◆ What is being asked
What is needed is an exact copy of every record.

Entries shown: Begin

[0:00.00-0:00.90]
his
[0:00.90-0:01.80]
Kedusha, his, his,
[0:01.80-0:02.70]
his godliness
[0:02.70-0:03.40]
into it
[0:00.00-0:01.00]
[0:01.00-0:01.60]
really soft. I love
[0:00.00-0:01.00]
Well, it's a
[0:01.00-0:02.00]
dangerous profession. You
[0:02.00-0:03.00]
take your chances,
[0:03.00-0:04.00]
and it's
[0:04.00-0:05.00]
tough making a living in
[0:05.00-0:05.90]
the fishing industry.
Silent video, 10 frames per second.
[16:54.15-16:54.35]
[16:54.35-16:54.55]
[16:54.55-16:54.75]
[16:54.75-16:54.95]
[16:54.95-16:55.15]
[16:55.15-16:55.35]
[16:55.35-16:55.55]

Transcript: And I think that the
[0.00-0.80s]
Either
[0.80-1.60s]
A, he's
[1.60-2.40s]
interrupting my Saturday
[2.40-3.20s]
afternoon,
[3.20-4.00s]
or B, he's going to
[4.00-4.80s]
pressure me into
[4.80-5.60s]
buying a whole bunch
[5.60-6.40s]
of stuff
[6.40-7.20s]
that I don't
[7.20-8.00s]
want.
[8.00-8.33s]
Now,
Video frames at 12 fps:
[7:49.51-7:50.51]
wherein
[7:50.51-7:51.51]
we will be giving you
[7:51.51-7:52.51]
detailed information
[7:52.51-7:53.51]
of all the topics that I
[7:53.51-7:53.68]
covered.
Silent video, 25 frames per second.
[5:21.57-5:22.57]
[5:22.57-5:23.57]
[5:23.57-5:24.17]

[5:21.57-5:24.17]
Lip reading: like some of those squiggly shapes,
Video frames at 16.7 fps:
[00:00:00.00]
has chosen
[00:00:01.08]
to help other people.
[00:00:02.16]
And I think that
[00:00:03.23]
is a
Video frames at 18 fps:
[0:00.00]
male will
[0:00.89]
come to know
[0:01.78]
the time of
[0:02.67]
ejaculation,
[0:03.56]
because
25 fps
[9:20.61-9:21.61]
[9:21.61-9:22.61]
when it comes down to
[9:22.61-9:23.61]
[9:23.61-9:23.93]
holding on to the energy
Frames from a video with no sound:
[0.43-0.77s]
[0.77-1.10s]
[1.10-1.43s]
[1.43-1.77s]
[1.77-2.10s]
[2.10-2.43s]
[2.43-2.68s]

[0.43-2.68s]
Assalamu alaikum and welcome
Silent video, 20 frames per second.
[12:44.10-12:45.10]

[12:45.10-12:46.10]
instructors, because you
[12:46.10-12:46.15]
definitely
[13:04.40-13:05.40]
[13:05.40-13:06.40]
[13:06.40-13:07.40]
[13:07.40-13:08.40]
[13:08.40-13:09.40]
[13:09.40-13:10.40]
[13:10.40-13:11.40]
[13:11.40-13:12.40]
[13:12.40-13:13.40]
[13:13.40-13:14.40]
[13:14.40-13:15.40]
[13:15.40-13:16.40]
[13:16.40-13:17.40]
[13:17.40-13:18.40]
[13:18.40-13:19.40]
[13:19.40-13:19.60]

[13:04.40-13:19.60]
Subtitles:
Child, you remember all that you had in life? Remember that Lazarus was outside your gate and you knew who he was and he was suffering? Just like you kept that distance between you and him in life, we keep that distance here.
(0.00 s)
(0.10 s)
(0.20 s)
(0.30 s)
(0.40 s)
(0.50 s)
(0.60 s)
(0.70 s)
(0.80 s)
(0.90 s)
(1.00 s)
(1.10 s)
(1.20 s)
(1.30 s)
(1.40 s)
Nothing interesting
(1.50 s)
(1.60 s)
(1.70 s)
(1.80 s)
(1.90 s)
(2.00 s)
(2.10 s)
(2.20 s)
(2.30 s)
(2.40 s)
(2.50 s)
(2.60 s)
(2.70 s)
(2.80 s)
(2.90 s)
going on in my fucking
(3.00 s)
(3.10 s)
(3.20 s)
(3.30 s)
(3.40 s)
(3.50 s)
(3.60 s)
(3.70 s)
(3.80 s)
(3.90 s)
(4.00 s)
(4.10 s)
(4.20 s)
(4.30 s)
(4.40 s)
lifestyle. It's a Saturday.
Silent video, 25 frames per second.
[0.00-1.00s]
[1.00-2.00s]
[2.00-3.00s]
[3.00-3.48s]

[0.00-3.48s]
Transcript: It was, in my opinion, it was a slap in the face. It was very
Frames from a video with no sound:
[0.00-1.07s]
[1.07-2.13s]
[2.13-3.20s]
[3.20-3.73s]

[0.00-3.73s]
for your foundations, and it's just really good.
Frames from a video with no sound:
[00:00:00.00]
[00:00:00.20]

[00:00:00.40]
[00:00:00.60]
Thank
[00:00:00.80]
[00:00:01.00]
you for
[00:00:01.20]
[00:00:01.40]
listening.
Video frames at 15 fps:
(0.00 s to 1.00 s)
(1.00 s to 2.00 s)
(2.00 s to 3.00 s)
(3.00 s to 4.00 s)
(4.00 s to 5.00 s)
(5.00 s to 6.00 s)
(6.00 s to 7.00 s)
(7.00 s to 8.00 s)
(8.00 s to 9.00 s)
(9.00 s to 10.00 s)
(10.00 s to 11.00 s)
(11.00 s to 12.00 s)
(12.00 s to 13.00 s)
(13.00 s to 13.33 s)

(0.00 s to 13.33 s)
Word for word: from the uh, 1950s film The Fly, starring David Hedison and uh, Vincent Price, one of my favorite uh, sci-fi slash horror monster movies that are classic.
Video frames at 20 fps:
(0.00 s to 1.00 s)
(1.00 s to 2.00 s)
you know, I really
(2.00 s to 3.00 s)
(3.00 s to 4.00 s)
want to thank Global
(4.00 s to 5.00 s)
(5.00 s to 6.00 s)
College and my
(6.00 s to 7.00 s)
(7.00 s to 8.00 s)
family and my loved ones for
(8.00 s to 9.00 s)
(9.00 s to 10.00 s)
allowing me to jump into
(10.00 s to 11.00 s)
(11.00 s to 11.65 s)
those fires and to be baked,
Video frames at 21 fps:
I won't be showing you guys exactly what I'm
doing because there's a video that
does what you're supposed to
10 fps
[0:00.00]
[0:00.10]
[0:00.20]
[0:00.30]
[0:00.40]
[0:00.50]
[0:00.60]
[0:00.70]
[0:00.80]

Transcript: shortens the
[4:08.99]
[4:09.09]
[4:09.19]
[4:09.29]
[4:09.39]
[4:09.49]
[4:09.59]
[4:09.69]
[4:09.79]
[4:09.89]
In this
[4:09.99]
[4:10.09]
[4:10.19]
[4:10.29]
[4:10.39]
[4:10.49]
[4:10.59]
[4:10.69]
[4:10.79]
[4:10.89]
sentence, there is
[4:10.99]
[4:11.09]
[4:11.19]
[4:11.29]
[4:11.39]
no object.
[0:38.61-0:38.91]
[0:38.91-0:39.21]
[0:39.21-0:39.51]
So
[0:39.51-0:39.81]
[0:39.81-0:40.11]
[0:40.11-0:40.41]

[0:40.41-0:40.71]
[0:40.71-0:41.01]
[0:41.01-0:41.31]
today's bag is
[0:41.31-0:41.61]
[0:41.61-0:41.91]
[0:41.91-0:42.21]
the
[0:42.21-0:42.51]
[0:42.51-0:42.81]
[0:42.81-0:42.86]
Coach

Entries shown: End

◆ The completed task
[0:00.00-0:00.90]
his
[0:00.90-0:01.80]
Kedusha, his, his,
[0:01.80-0:02.70]
his godliness
[0:02.70-0:03.40]
into it
[0:00.00-0:01.00]
[0:01.00-0:01.60]
really soft. I love
[0:00.00-0:01.00]
Well, it's a
[0:01.00-0:02.00]
dangerous profession. You
[0:02.00-0:03.00]
take your chances,
[0:03.00-0:04.00]
and it's
[0:04.00-0:05.00]
tough making a living in
[0:05.00-0:05.90]
the fishing industry.
Silent video, 10 frames per second.
[16:54.15-16:54.35]
[16:54.35-16:54.55]
[16:54.55-16:54.75]
[16:54.75-16:54.95]
[16:54.95-16:55.15]
[16:55.15-16:55.35]
[16:55.35-16:55.55]

Transcript: And I think that the
[0.00-0.80s]
Either
[0.80-1.60s]
A, he's
[1.60-2.40s]
interrupting my Saturday
[2.40-3.20s]
afternoon,
[3.20-4.00s]
or B, he's going to
[4.00-4.80s]
pressure me into
[4.80-5.60s]
buying a whole bunch
[5.60-6.40s]
of stuff
[6.40-7.20s]
that I don't
[7.20-8.00s]
want.
[8.00-8.33s]
Now,
Video frames at 12 fps:
[7:49.51-7:50.51]
wherein
[7:50.51-7:51.51]
we will be giving you
[7:51.51-7:52.51]
detailed information
[7:52.51-7:53.51]
of all the topics that I
[7:53.51-7:53.68]
covered.
Silent video, 25 frames per second.
[5:21.57-5:22.57]
[5:22.57-5:23.57]
[5:23.57-5:24.17]

[5:21.57-5:24.17]
Lip reading: like some of those squiggly shapes,
Video frames at 16.7 fps:
[00:00:00.00]
has chosen
[00:00:01.08]
to help other people.
[00:00:02.16]
And I think that
[00:00:03.23]
is a
Video frames at 18 fps:
[0:00.00]
male will
[0:00.89]
come to know
[0:01.78]
the time of
[0:02.67]
ejaculation,
[0:03.56]
because
25 fps
[9:20.61-9:21.61]
[9:21.61-9:22.61]
when it comes down to
[9:22.61-9:23.61]
[9:23.61-9:23.93]
holding on to the energy
Frames from a video with no sound:
[0.43-0.77s]
[0.77-1.10s]
[1.10-1.43s]
[1.43-1.77s]
[1.77-2.10s]
[2.10-2.43s]
[2.43-2.68s]

[0.43-2.68s]
Assalamu alaikum and welcome
Silent video, 20 frames per second.
[12:44.10-12:45.10]

[12:45.10-12:46.10]
instructors, because you
[12:46.10-12:46.15]
definitely
[13:04.40-13:05.40]
[13:05.40-13:06.40]
[13:06.40-13:07.40]
[13:07.40-13:08.40]
[13:08.40-13:09.40]
[13:09.40-13:10.40]
[13:10.40-13:11.40]
[13:11.40-13:12.40]
[13:12.40-13:13.40]
[13:13.40-13:14.40]
[13:14.40-13:15.40]
[13:15.40-13:16.40]
[13:16.40-13:17.40]
[13:17.40-13:18.40]
[13:18.40-13:19.40]
[13:19.40-13:19.60]

[13:04.40-13:19.60]
Subtitles:
Child, you remember all that you had in life? Remember that Lazarus was outside your gate and you knew who he was and he was suffering? Just like you kept that distance between you and him in life, we keep that distance here.
(0.00 s)
(0.10 s)
(0.20 s)
(0.30 s)
(0.40 s)
(0.50 s)
(0.60 s)
(0.70 s)
(0.80 s)
(0.90 s)
(1.00 s)
(1.10 s)
(1.20 s)
(1.30 s)
(1.40 s)
Nothing interesting
(1.50 s)
(1.60 s)
(1.70 s)
(1.80 s)
(1.90 s)
(2.00 s)
(2.10 s)
(2.20 s)
(2.30 s)
(2.40 s)
(2.50 s)
(2.60 s)
(2.70 s)
(2.80 s)
(2.90 s)
going on in my fucking
(3.00 s)
(3.10 s)
(3.20 s)
(3.30 s)
(3.40 s)
(3.50 s)
(3.60 s)
(3.70 s)
(3.80 s)
(3.90 s)
(4.00 s)
(4.10 s)
(4.20 s)
(4.30 s)
(4.40 s)
lifestyle. It's a Saturday.
Silent video, 25 frames per second.
[0.00-1.00s]
[1.00-2.00s]
[2.00-3.00s]
[3.00-3.48s]

[0.00-3.48s]
Transcript: It was, in my opinion, it was a slap in the face. It was very
Frames from a video with no sound:
[0.00-1.07s]
[1.07-2.13s]
[2.13-3.20s]
[3.20-3.73s]

[0.00-3.73s]
for your foundations, and it's just really good.
Frames from a video with no sound:
[00:00:00.00]
[00:00:00.20]

[00:00:00.40]
[00:00:00.60]
Thank
[00:00:00.80]
[00:00:01.00]
you for
[00:00:01.20]
[00:00:01.40]
listening.
Video frames at 15 fps:
(0.00 s to 1.00 s)
(1.00 s to 2.00 s)
(2.00 s to 3.00 s)
(3.00 s to 4.00 s)
(4.00 s to 5.00 s)
(5.00 s to 6.00 s)
(6.00 s to 7.00 s)
(7.00 s to 8.00 s)
(8.00 s to 9.00 s)
(9.00 s to 10.00 s)
(10.00 s to 11.00 s)
(11.00 s to 12.00 s)
(12.00 s to 13.00 s)
(13.00 s to 13.33 s)

(0.00 s to 13.33 s)
Word for word: from the uh, 1950s film The Fly, starring David Hedison and uh, Vincent Price, one of my favorite uh, sci-fi slash horror monster movies that are classic.
Video frames at 20 fps:
(0.00 s to 1.00 s)
(1.00 s to 2.00 s)
you know, I really
(2.00 s to 3.00 s)
(3.00 s to 4.00 s)
want to thank Global
(4.00 s to 5.00 s)
(5.00 s to 6.00 s)
College and my
(6.00 s to 7.00 s)
(7.00 s to 8.00 s)
family and my loved ones for
(8.00 s to 9.00 s)
(9.00 s to 10.00 s)
allowing me to jump into
(10.00 s to 11.00 s)
(11.00 s to 11.65 s)
those fires and to be baked,
Video frames at 21 fps:
I won't be showing you guys exactly what I'm
doing because there's a video that
does what you're supposed to
10 fps
[0:00.00]
[0:00.10]
[0:00.20]
[0:00.30]
[0:00.40]
[0:00.50]
[0:00.60]
[0:00.70]
[0:00.80]

Transcript: shortens the
[4:08.99]
[4:09.09]
[4:09.19]
[4:09.29]
[4:09.39]
[4:09.49]
[4:09.59]
[4:09.69]
[4:09.79]
[4:09.89]
In this
[4:09.99]
[4:10.09]
[4:10.19]
[4:10.29]
[4:10.39]
[4:10.49]
[4:10.59]
[4:10.69]
[4:10.79]
[4:10.89]
sentence, there is
[4:10.99]
[4:11.09]
[4:11.19]
[4:11.29]
[4:11.39]
no object.
[0:38.61-0:38.91]
[0:38.91-0:39.21]
[0:39.21-0:39.51]
So
[0:39.51-0:39.81]
[0:39.81-0:40.11]
[0:40.11-0:40.41]

[0:40.41-0:40.71]
[0:40.71-0:41.01]
[0:41.01-0:41.31]
today's bag is
[0:41.31-0:41.61]
[0:41.61-0:41.91]
[0:41.91-0:42.21]
the
[0:42.21-0:42.51]
[0:42.51-0:42.81]
[0:42.81-0:42.86]
Coach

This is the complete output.